[Haskell-cafe] Re: String vs ByteString

Wed Aug 18 11:24:19 EDT 2010

Hi Michael,

On Wed, Aug 18, 2010 at 4:04 PM, Michael Snoyman <michael at snoyman.com>wrote:

> Here's my response to the two points:
>
> * I haven't written a patch showing that Data.Text would be faster using
> UTF-8 because that would require fulfilling the second point (I'll get to in
> a second). I *have* shown where there are huge performance differences
> between text and ByteString/String. Unfortunately, the response has been
> "don't use bytestring, it's the wrong datatype, text will get fixed," which
> is quite underwhelming.
>

I went through all the emails you sent on with topic "String vs ByteString"
and "Re: String vs ByteString" and I can't find a single benchmark. I do
agree with you that

    * UTF-8 is more compact than UTF-16, and
    * UTF-8 is by far the most used encoding on the web.
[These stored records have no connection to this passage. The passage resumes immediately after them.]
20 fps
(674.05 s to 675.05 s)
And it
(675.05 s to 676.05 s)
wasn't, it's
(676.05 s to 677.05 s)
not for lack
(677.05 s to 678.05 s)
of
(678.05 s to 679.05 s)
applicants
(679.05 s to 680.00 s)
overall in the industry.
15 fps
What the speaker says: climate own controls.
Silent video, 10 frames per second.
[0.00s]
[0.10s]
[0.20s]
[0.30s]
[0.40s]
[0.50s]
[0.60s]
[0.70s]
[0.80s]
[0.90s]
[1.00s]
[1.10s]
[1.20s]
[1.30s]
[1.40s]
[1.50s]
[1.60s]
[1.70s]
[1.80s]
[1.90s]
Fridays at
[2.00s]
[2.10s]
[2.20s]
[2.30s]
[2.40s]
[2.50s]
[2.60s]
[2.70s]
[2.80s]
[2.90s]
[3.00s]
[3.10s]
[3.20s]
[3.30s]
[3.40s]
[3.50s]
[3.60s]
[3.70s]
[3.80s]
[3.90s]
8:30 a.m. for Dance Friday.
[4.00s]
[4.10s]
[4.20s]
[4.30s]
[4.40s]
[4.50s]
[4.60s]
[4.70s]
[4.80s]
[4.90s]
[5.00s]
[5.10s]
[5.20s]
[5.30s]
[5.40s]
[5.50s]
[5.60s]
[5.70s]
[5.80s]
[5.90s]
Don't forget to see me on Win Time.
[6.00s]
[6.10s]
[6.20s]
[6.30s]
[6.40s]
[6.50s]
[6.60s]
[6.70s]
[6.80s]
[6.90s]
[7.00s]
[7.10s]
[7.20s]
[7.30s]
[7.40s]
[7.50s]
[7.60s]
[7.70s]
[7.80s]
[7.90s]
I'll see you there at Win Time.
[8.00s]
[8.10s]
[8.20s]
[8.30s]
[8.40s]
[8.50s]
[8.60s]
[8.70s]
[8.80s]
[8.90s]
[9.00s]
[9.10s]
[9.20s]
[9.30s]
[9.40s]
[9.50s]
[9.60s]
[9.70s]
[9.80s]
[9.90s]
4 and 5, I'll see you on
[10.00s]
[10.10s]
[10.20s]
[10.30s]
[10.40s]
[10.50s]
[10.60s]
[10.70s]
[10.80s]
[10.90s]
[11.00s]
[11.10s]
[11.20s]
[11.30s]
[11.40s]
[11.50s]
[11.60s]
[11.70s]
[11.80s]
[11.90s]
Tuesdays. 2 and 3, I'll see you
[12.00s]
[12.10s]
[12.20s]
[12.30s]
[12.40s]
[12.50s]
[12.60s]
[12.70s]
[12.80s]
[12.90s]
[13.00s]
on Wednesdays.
and that establishes a reasonable *theoretical* argument for why switching
to UTF-8 might be faster.

What I'm looking for is a program that shows a big difference so we can
validate the hypothesis. As Duncan mentioned we already ran some benchmarks
early on the showed the opposite. Someone posted a benchmark earlier in this
thread and Bryan addressed the issue raised by that poster. We want more of
those.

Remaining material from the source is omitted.